→ **What the exercise asks**: Exactly as written and without the pictures, output the entries below.

■ ■ ■ ■ ■ ■ ■

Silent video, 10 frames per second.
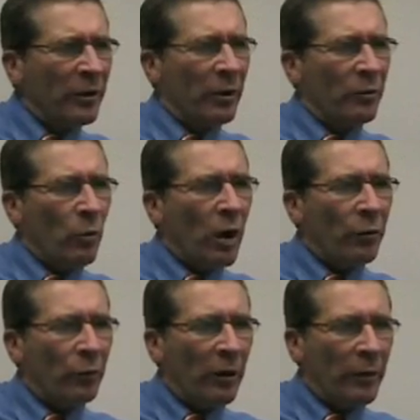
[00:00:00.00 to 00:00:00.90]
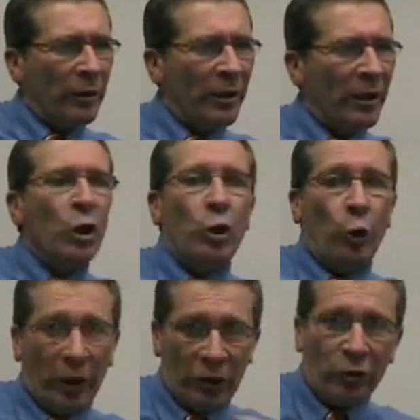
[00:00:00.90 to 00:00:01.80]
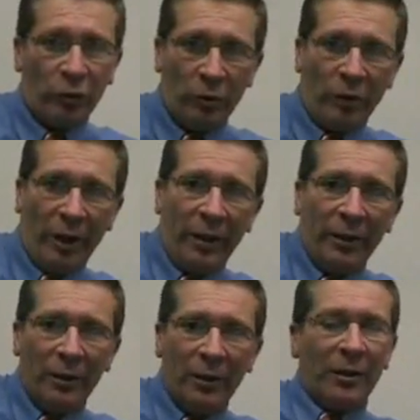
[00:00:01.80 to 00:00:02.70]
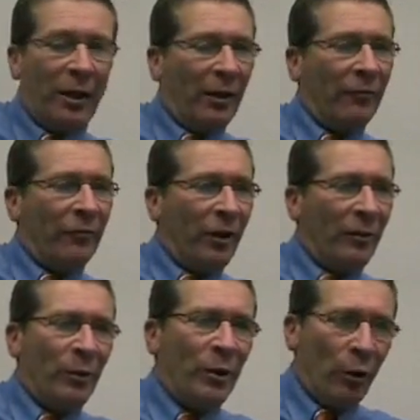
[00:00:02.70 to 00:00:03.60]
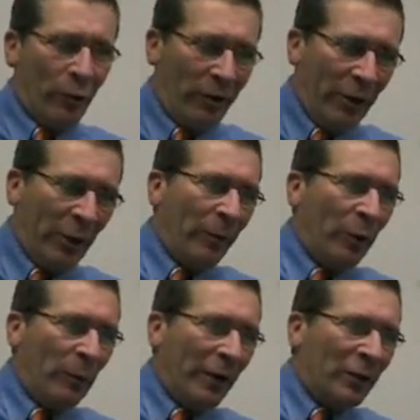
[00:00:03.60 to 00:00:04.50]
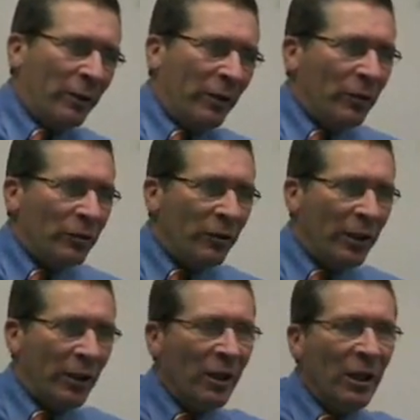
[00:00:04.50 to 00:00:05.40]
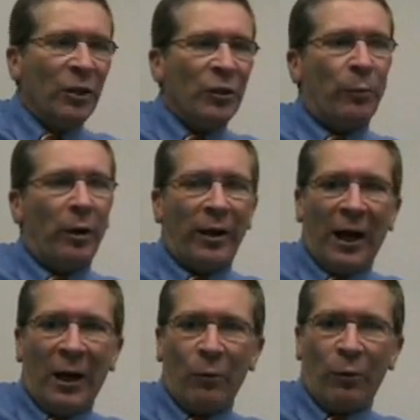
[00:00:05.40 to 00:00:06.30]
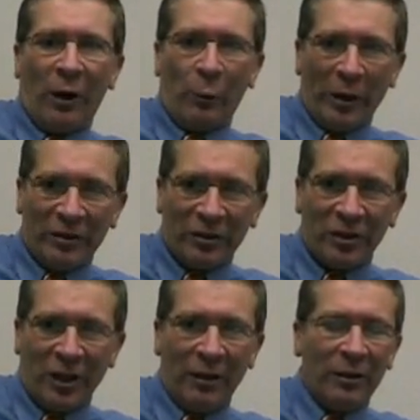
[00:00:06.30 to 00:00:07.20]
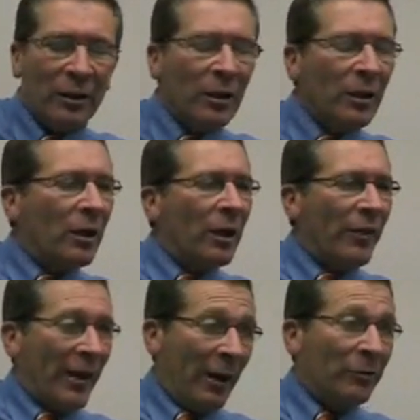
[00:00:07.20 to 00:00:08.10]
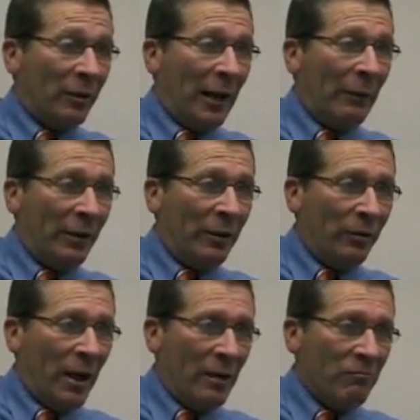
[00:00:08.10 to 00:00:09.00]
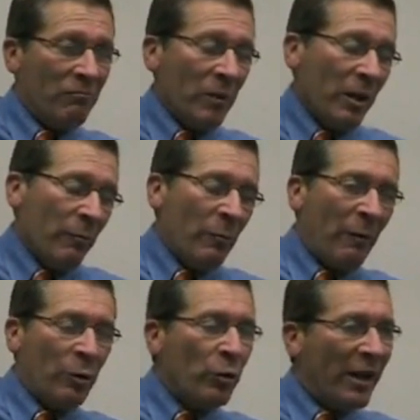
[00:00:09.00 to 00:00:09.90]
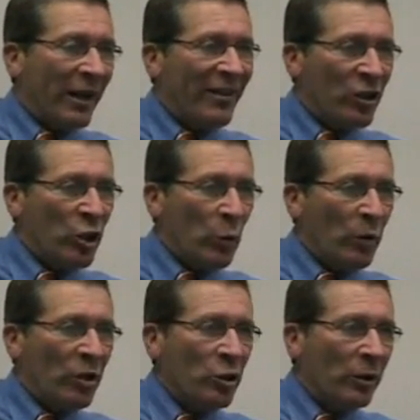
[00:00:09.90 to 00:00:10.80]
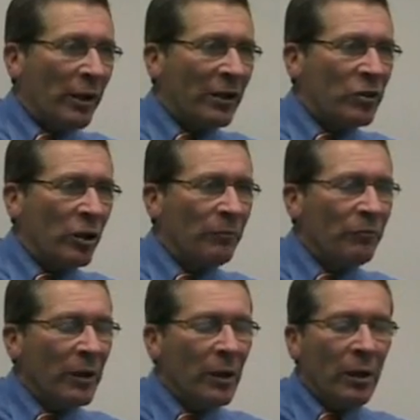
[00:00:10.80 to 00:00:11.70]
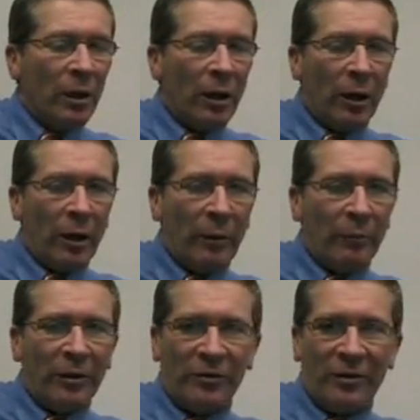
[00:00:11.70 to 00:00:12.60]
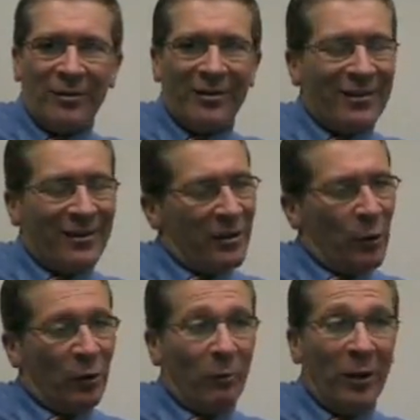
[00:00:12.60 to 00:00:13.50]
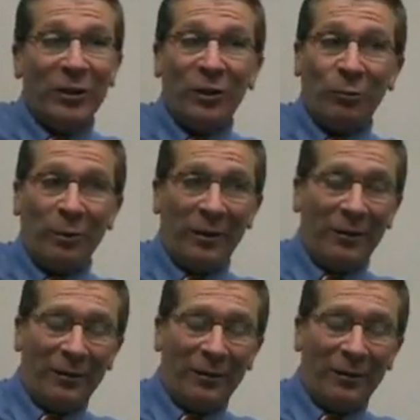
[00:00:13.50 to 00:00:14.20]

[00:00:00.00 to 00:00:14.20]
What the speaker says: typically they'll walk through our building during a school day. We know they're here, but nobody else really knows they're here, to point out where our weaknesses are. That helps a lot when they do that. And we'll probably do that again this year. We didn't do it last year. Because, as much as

■ ■ ■ ■ ■ ■ ■

→ **Solution**:
Silent video, 10 frames per second.
[00:00:00.00 to 00:00:00.90]
[00:00:00.90 to 00:00:01.80]
[00:00:01.80 to 00:00:02.70]
[00:00:02.70 to 00:00:03.60]
[00:00:03.60 to 00:00:04.50]
[00:00:04.50 to 00:00:05.40]
[00:00:05.40 to 00:00:06.30]
[00:00:06.30 to 00:00:07.20]
[00:00:07.20 to 00:00:08.10]
[00:00:08.10 to 00:00:09.00]
[00:00:09.00 to 00:00:09.90]
[00:00:09.90 to 00:00:10.80]
[00:00:10.80 to 00:00:11.70]
[00:00:11.70 to 00:00:12.60]
[00:00:12.60 to 00:00:13.50]
[00:00:13.50 to 00:00:14.20]

[00:00:00.00 to 00:00:14.20]
What the speaker says: typically they'll walk through our building during a school day. We know they're here, but nobody else really knows they're here, to point out where our weaknesses are. That helps a lot when they do that. And we'll probably do that again this year. We didn't do it last year. Because, as much as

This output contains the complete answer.